* **TASK STATEMENT**:
With the pictures omitted, write out all of the listing exactly.

* **SUPPLIED RECORDS**:
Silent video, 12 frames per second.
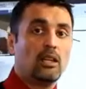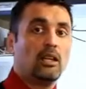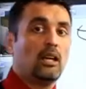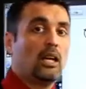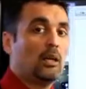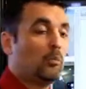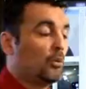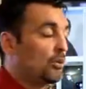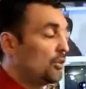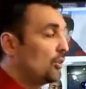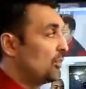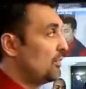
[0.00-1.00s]

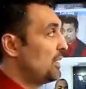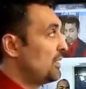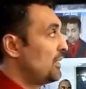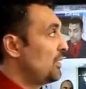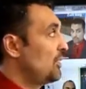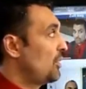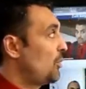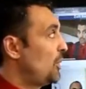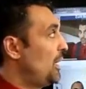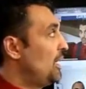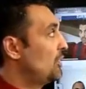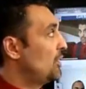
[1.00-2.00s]
iBoardTouch VCC
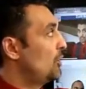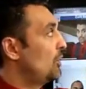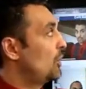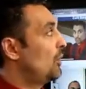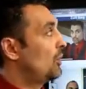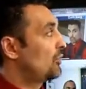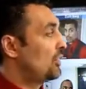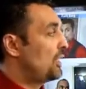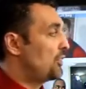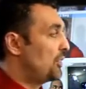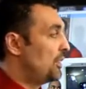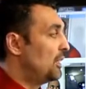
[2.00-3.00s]
software is record
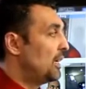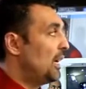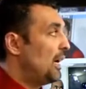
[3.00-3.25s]
session.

* **RESPONSE AREA**:
Silent video, 12 frames per second.
[0.00-1.00s]

[1.00-2.00s]
iBoardTouch VCC
[2.00-3.00s]
software is record
[3.00-3.25s]
session.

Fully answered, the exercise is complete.